I towed with a similar setup as you, a 2018 5,0 3.73, but with tow package, mechanically and behaviorally very similar. Oh, and the tow police are vigilant on this site, they will tell your truck can't tow anything more than a dingy and you need an F350, beware of the trolls.
Forget the "towing capacity" and focus on the payload. Check the yellow sticker on the driver's door frame to be sure what your truck rating is. Then start subtracting all the passenger weights (including pets), luggage, cargo, gear, etc. And then see how much is left for the trailer tongue weight (more like 15% of the loaded trailer weight for campers).
And spring boosters, like RAS or airbags, and higher class trailer hitches do nothing to increase the payload capacity.
I'm more then confident that your truck can tow this trailer with a good WD setup. Look into a 4 point setup. My previous 12 F150 3.5 with 1673 payload handled my trailer as posted in my sig, quite nicely and we get a lot of wind here!

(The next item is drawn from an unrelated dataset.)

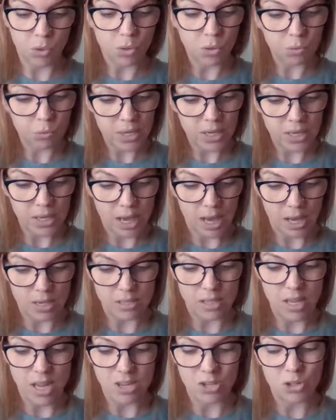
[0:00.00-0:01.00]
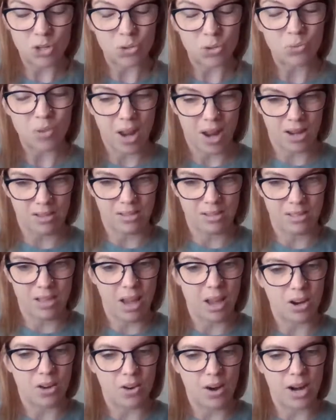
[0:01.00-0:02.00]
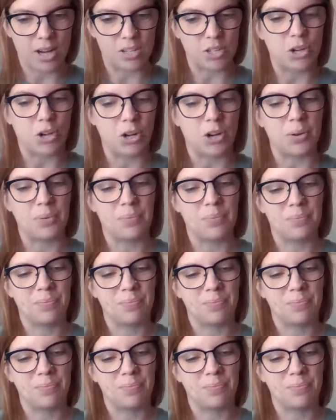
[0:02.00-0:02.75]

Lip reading: 3 days and 2 nights, I corrected her.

Forget the "towing capacity" and focus on the payload. Check the yellow sticker on the driver's door frame to be sure what your truck rating is. Then start subtracting all the passenger weights (including pets), luggage, cargo, gear, etc. And then see how much is left for the trailer tongue weight (more like 15% of the loaded trailer weight for campers).
And spring boosters, like RAS or airbags, and higher class trailer hitches do nothing to increase the payload capacity.

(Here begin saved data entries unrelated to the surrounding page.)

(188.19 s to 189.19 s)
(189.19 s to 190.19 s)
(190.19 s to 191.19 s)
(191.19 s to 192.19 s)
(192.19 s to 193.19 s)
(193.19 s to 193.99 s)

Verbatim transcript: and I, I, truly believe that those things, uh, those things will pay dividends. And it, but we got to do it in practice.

I understand they do not increase payload, I’m looking at the RAS for reducing sag and increased stability / towing experience, which seems to be what most compliment the system for.

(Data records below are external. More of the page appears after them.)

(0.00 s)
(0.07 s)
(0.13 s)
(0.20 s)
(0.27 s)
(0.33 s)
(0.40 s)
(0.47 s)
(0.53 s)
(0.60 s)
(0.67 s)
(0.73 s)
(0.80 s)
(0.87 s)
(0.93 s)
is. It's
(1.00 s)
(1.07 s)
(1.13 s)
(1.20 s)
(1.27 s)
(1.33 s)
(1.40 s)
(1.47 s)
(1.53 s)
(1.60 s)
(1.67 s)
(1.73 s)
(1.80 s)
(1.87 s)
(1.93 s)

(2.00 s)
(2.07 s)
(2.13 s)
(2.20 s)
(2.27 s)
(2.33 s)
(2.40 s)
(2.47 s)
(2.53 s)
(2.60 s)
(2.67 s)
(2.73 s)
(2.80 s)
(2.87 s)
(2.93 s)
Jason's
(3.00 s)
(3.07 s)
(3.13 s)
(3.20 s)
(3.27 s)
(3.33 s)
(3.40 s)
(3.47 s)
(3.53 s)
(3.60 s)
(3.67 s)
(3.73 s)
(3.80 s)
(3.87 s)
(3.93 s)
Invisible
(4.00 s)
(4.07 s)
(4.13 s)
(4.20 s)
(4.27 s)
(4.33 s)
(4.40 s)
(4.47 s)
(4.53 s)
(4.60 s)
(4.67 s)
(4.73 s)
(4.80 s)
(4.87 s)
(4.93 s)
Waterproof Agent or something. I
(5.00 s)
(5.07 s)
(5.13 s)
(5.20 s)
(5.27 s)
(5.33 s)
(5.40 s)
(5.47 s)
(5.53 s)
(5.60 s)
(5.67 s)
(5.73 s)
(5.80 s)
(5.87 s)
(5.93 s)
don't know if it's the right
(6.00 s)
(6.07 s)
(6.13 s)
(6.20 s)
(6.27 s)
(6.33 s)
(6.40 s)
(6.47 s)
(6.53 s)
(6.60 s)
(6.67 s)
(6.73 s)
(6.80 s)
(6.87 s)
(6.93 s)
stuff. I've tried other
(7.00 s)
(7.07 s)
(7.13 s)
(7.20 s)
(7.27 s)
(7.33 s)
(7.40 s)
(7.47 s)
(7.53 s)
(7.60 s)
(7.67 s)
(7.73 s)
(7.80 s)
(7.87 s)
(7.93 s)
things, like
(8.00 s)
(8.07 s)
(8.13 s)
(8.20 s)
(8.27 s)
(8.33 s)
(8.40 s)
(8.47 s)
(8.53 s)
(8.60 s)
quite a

Can you post a pic of the window sticker? I agree with the above, seems like maybe the dealer added a hitch maybe?
RAS will improve the unloaded handling a little as well as reduce sag. If you aren’t leveled, a WDH should keep you from having the back lower then the front but won’t hurt anything. I rarely tow and keep the RAS on full time
I understand they do not increase payload, I’m looking at the RAS for reducing sag and increased stability / towing experience, which seems to be what most compliment the system for.
The best way to reduce sag is a good weight distribution setup.
Can you post a pic of the window sticker? I agree with the above, seems like maybe the dealer added a hitch maybe?
RAS will improve the unloaded handling a little as well as reduce sag. If you aren’t leveled, a WDH should keep you from having the back lower then the front but won’t hurt anything. I rarely tow and keep the RAS on full time
Yes, the dealer ordered it with the hitch and trailer controller. Kind of an interesting combo of options. Honestly, I wish I had the max tow but it’s not that big of a deal. I do want to upgrade the transmission cooling system. My PPE deep pan helps but not nearly as much as a proper cooler.